Lazily allocated memory won't help you. Or at least, probably not, depending on your scene. The reasons are two-fold. First, unless you're not rendering with depth, you have to be using a packed depth/stencil image (since you're not allowed to have separate depth and stencil buffers). And since you (presumably) don't want the depth part to be lazily allocated, you have no recourse but to use actual memory rather than lazily allocated memory.

Second, what you're doing is not what lazily allocated memory is for. It's not for parts of the rendering that are intended to be optional. It's for images that are ephemeral by their nature.

For example, consider deferred rendering. You need g-buffers. But you're going to fill them up during the g-buffer pass, and you'll consume them during the lighting pass(es). After that point, you won't be using their contents again.

For many renderers, this doesn't really matter. But with a tile-based renderer, it can. Why? Because if a tile is big enough to store all of the g-buffer data all at once, then the implementation doesn't actually need to write the g-buffer data out to memory. It can just leave everything in tile memory, do the lighting pass(es) within the tile (you read them as input attachments), and then forget they exist.

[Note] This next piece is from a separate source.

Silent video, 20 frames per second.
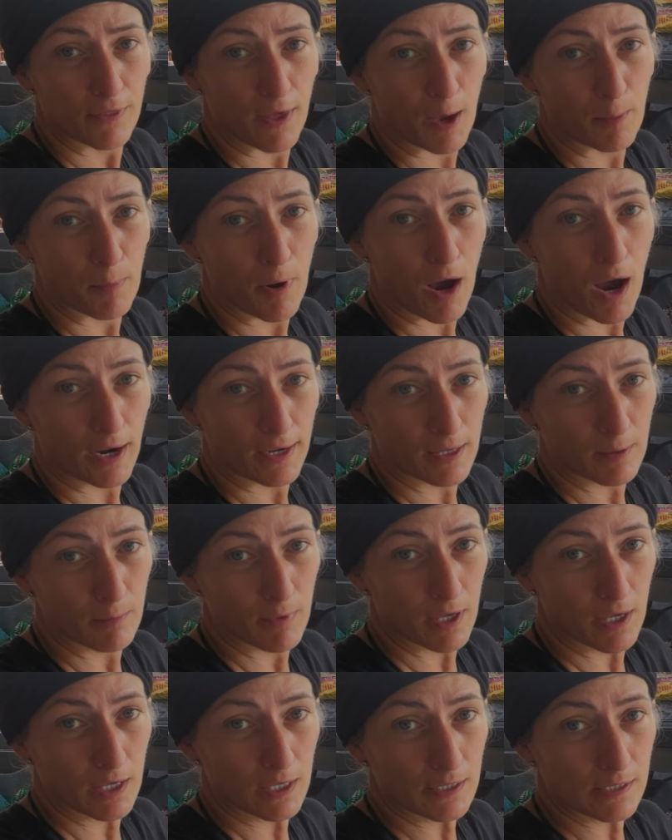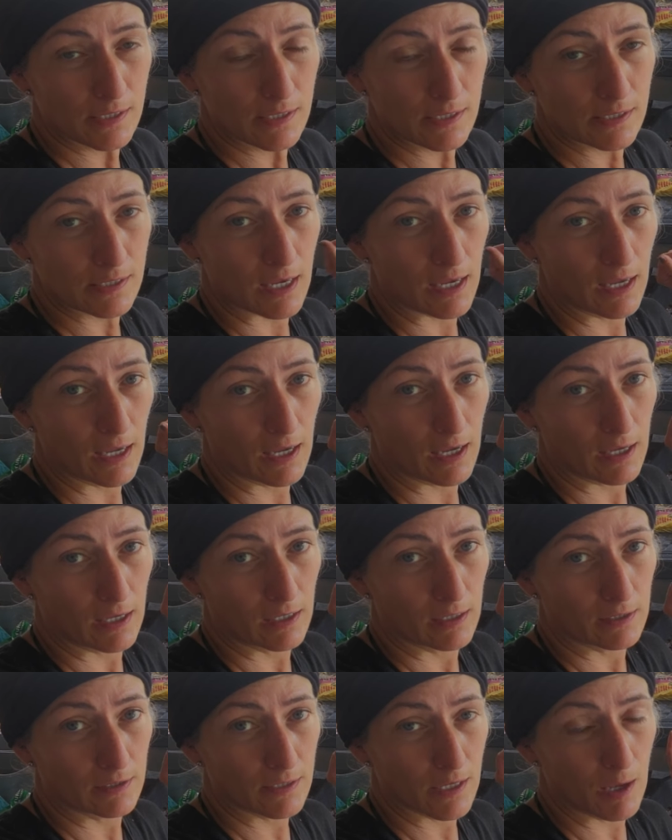that potting mix
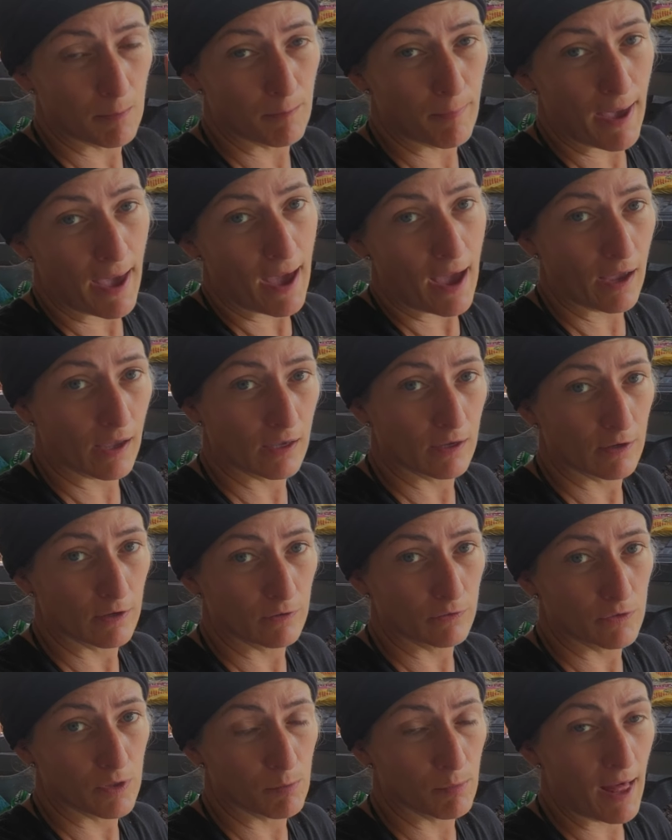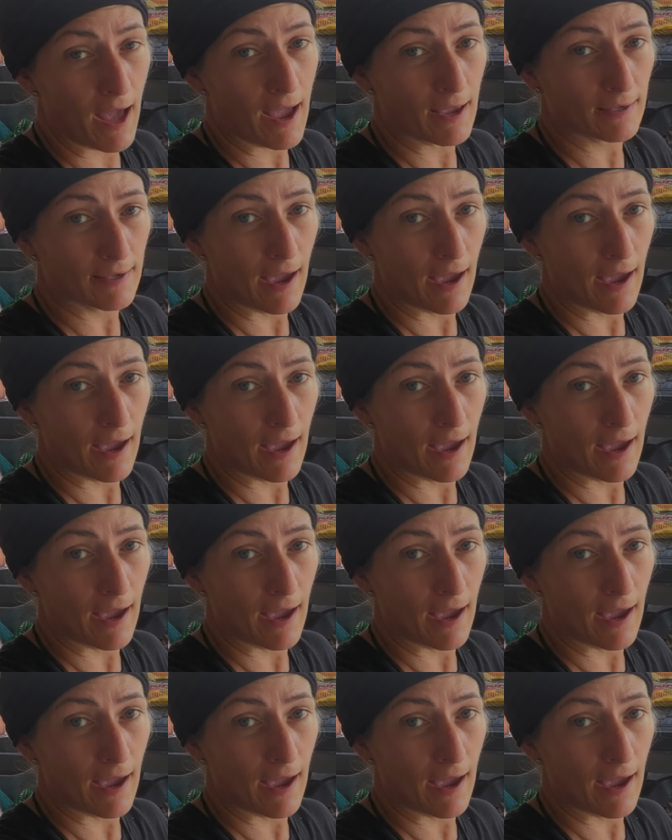and a bag of the Black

But Vulkan requires that images have memory bound to them before they can be used. Lazy memory exists so that you can fulfill that requirement while letting the implementation know that you aren't really going to use this memory. Or more to the point, actual memory will only be allocated if you do something that requires it.

Depth buffers and depth/stencil buffers could be lazily allocated too, so long as you don't need to access them like regular images. But even so, it's not about a way to make stenciling or depth testing optional. It's about making their backing storage ephemeral, memory that can live within a TBR's tile and nowhere else. You're still doing the operations; it's just not taking up actual memory.